Given the intrinsic nature of the dissipation, the numerical value of this estimator doesn't carry much relevance. However, when comparing the results for two types of scheduler we can gather information on which one resolves better conflicts. Indeed, a higher value of the dissipation estimator indicates a preference towards conflict resolutions rather than transaction prioritization. 

Fig. 7: Relevant percentiles for the scheduler dissipation estimator divided by software version. The percentiles are computed using hourly data. Source from our dedicated dashboard.

Comparing Frankendancer and Agave schedulers highlights how dissipation is higher for Frankendancer, independently from the version. This is more clear when showing the dynamical KS test. Only for very few instances the Agave scheduler showed a higher dissipation with statistically significant evidence.

Fig. 8: Distribution of p-value from a dynamical KS-test computed from the scheduler dissipation estimator divided by software versions. The CDFs are computed using hourly data. Source from our dedicated dashboard.

If the resolution of conflicts—and then parallelization—is due to the scheduler implementation or to QUIC implementation is hard to tell from these data. Indeed, a better resolution of conflicts can be achieved also by having more transactions to select from.

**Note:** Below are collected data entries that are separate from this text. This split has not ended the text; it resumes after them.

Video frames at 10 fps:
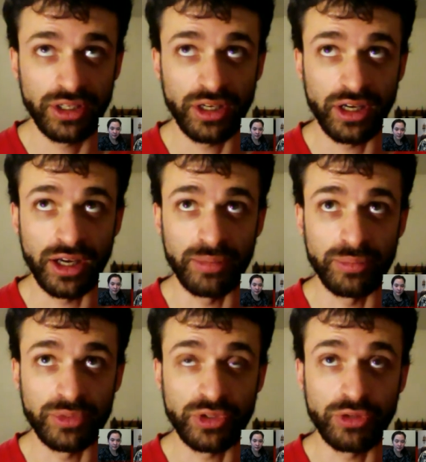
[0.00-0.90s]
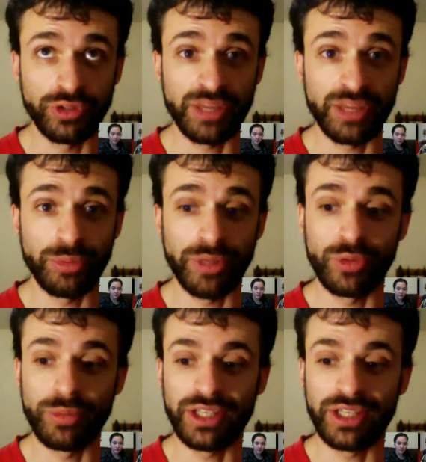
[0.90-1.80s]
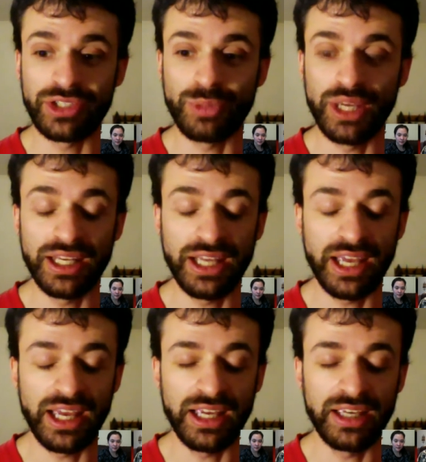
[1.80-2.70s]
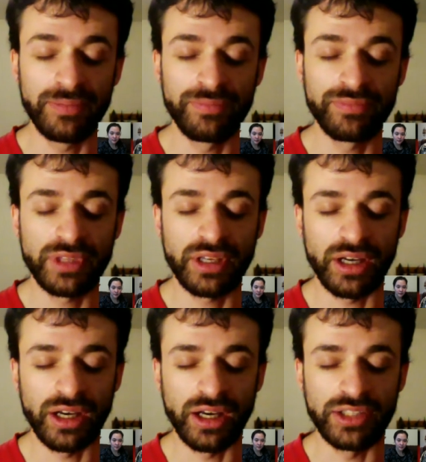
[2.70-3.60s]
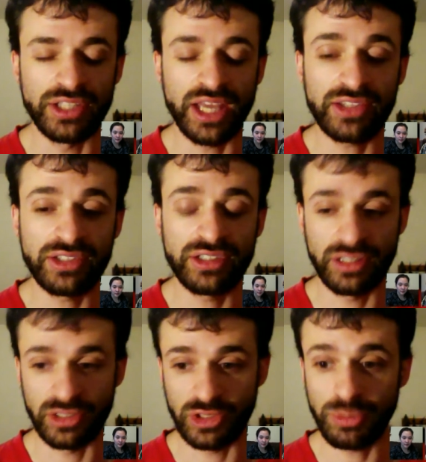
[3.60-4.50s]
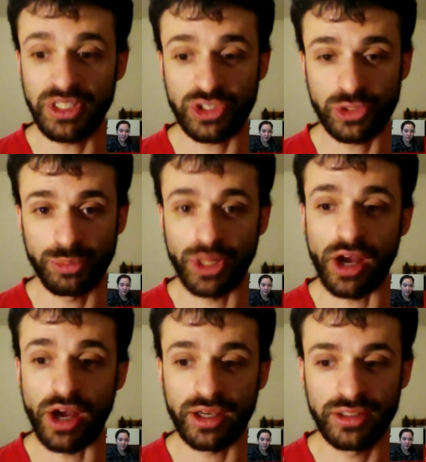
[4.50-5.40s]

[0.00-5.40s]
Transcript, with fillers: Um, so for example, my roommate just made a uh, text-to-speech block.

Fig. 9: Relevant percentiles for transactions PF divided by software version. The percentiles are computed using hourly data. Source from our dedicated dashboard.

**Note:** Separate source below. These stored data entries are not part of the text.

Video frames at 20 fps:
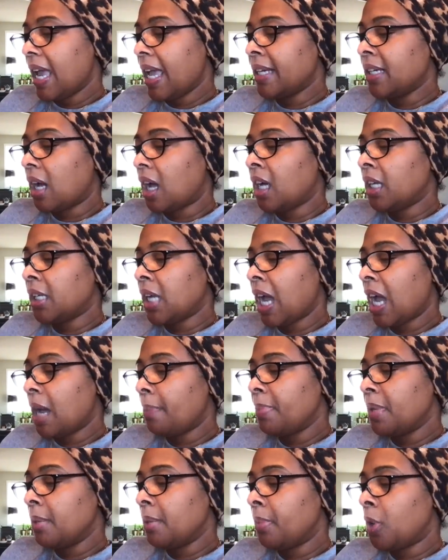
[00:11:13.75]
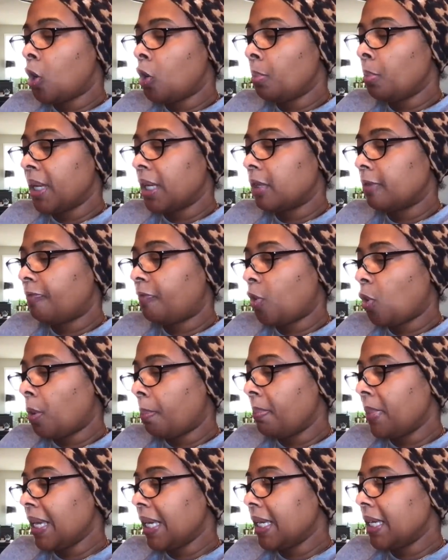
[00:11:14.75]
An unhappy moment
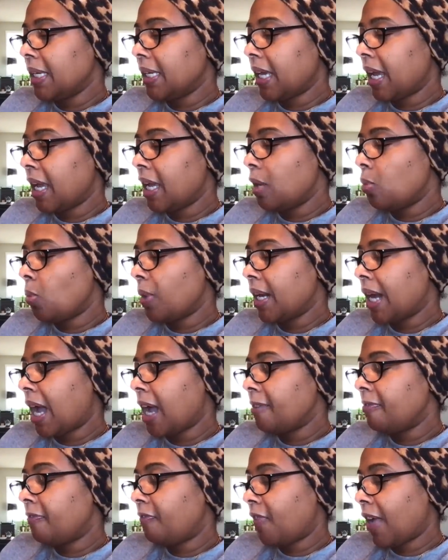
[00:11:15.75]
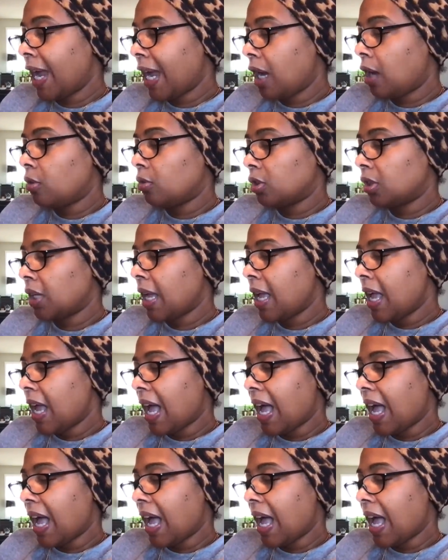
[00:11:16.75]
for me came when I found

Finally, also by comparing the percentiles of Priority Fees for transactions we can see hints of a different conflict resolution from Frankendancer. Indeed, despite the overall number of transactions (both vote and non-vote) and extracted value being higher than Agave, the median of PF is lower. 

Conclusions

In this article we provide a detailed comparison of the Agave and Frankendancer validator clients on the Solana blockchain, focusing on on-chain performance metrics to quantify their differences. Frankendancer, the initial iteration of Jump Crypto’s Firedancer project, integrates an advanced networking layer—including a high-performance QUIC implementation and kernel bypass—onto Agave’s runtime and consensus code. This hybrid approach aims to optimize transaction processing, and the data reveals its impact.

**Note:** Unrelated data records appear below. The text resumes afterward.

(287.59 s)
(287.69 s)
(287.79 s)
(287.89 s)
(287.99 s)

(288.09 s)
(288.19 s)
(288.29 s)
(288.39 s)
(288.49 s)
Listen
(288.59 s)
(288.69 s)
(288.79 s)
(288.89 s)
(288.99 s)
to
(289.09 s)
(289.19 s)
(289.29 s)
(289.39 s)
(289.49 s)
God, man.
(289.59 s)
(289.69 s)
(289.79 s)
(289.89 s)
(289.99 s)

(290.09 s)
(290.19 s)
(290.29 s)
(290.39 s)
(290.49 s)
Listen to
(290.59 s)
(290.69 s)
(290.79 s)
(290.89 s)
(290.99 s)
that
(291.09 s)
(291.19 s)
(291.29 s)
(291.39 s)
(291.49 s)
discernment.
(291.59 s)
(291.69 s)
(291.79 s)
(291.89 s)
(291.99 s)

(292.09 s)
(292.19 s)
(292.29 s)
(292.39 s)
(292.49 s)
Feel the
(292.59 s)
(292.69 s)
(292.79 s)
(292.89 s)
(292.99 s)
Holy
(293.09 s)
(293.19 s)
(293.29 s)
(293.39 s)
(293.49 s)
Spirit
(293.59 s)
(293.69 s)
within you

On-chain data shows Frankendancer includes more vote transactions per block than Agave, resulting in greater compute unit (CU) allocation to votes, a critical factor in Solana’s consensus mechanism. This efficiency ties to Frankendancer’s QUIC and scheduler enhancements. Its fd_quic implementation, with granular connection management and kernel bypass, processes packets more effectively than Agave’s simpler, semaphore-limited approach, enabling better transaction propagation.

The scheduler, fd_pack, prioritizes transactions by reward-to-compute ratio using treaps, contrasting Agave’s priority formula based on fees and compute requests. To quantify how well each scheduler adheres to ideal priority order amidst conflicts we developed a dissipation metric. Frankendancer’s higher dissipation, confirmed by KS-test significance, shows it prioritizes conflict resolution over strict prioritization, boosting parallel execution and throughput. This is further highlighted by Frankendancer’s median priority fees being lower.

A lower median for Priority Fees and higher extracted value indicates more efficient transaction processing. For validators and delegators, this translates to increased revenue. For users, it means a better overall experience. Additionally, more votes for validators and delegators lead to higher revenues from SOL issuance, while for users, this results in a more stable consensus.

The analysis, supported by the Flipside Crypto dashboard, underscores Frankendancer’s data-driven edge in transaction processing, CU efficiency, and reward potential.